Anti-islanding detection is a protection function that continuously monitors grid parameters to identify a loss of mains condition and immediately trips the distributed generator's interconnection breaker. It prevents a localized section of the grid—an "island"—from remaining energized by distributed energy resources (DERs) while disconnected from the utility source, eliminating hazards to line workers and equipment damage from uncontrolled frequency and voltage.
Glossary
Anti-Islanding Detection

What is Anti-Islanding Detection?
Anti-islanding detection is a mandatory safety function that automatically disconnects distributed energy resources from the grid when the utility supply is lost, preventing the formation of an unintentional power island.
Detection methods fall into passive and active categories. Passive techniques monitor for anomalies like rate-of-change-of-frequency (ROCOF) or vector shift without injecting disturbances. Active methods, such as impedance measurement or Sandia frequency shift, deliberately perturb the inverter's output to destabilize an island. Standards like IEEE 1547 mandate detection within two seconds of island formation.
Frequently Asked Questions
Clear, technical answers to the most common questions about anti-islanding detection, the critical protection function that ensures distributed energy resources disconnect safely during grid outages.

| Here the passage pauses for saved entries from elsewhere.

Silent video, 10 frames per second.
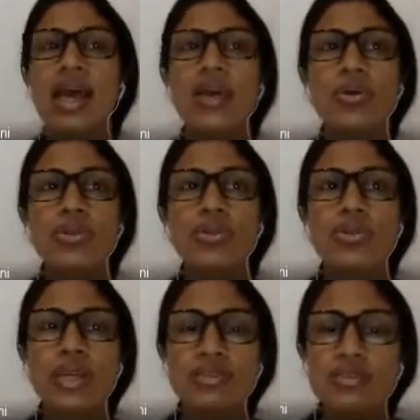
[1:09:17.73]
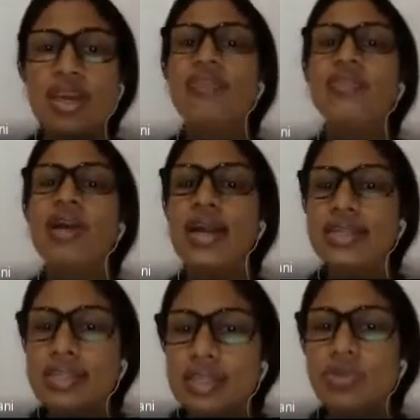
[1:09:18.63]
and also that we have to
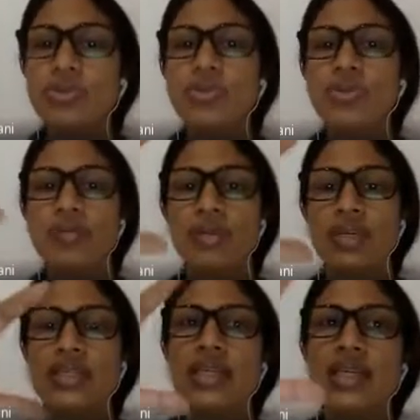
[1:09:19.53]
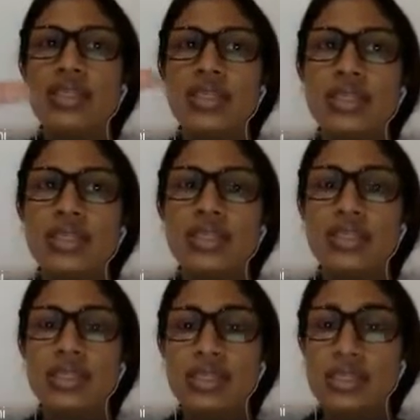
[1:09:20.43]
adhere to some
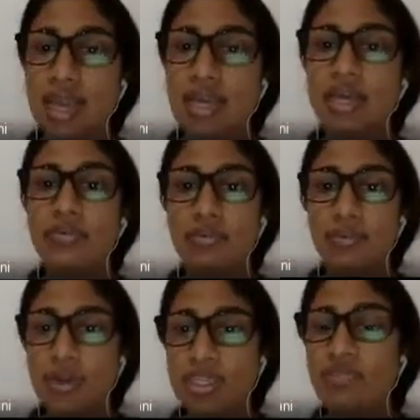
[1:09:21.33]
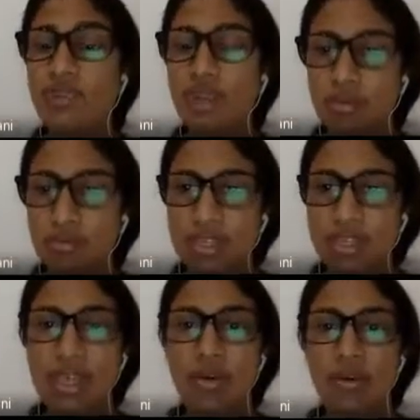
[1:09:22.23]
international standard policy frameworks
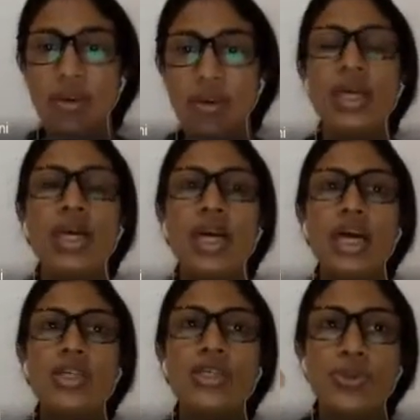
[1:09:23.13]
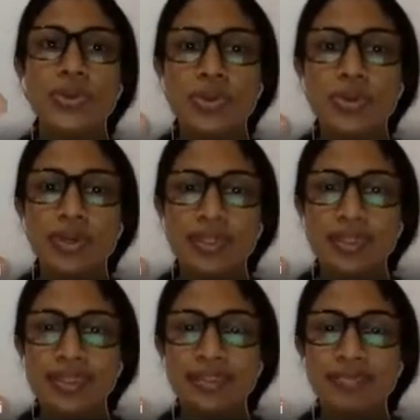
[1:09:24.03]
and all.
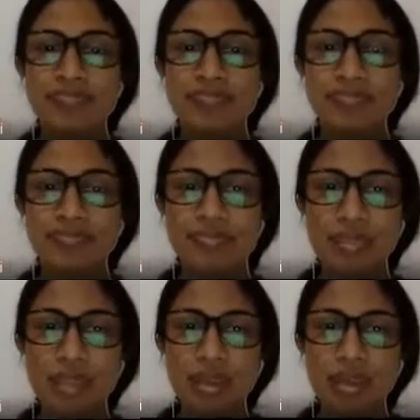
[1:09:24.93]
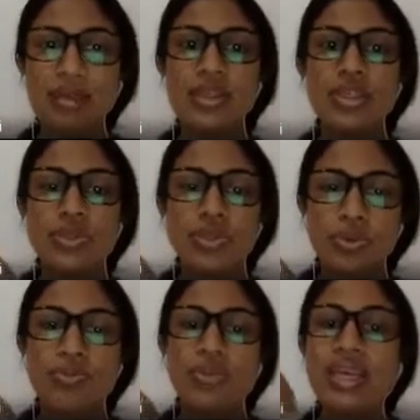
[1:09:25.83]
So so
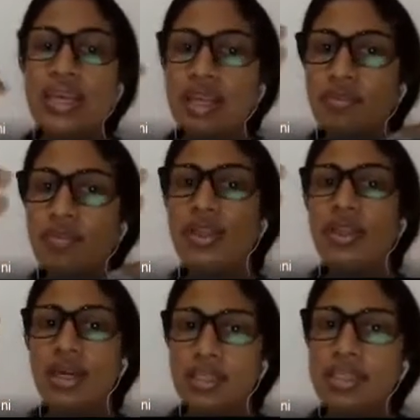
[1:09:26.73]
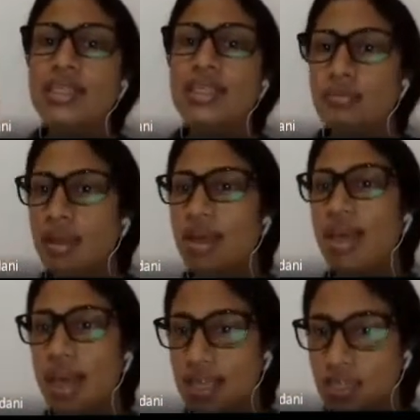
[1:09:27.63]
we link with other central bank
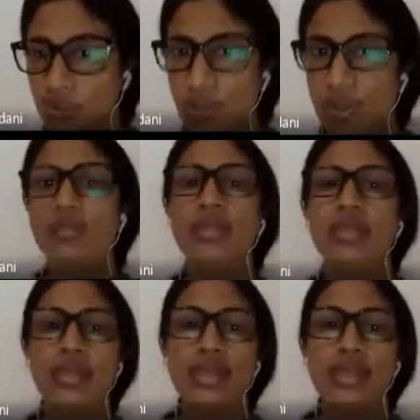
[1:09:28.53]
as well in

Anti-islanding detection is a mandatory protection function that forces a distributed generator (DG), such as a solar inverter, to cease energizing a section of the utility grid when the main utility source has been disconnected. It works by continuously monitoring grid parameters at the point of common coupling (PCC). When the utility breaker opens, the inverter must detect the resulting electrical anomaly—such as a shift in frequency, voltage, or impedance—and trip within a specified clearing time, typically 2 seconds or less per IEEE 1547 standards. This prevents the formation of an unintentional island, a condition where a de-energized line segment remains live, posing a lethal shock hazard to line workers and risking equipment damage due to unregulated voltage and frequency.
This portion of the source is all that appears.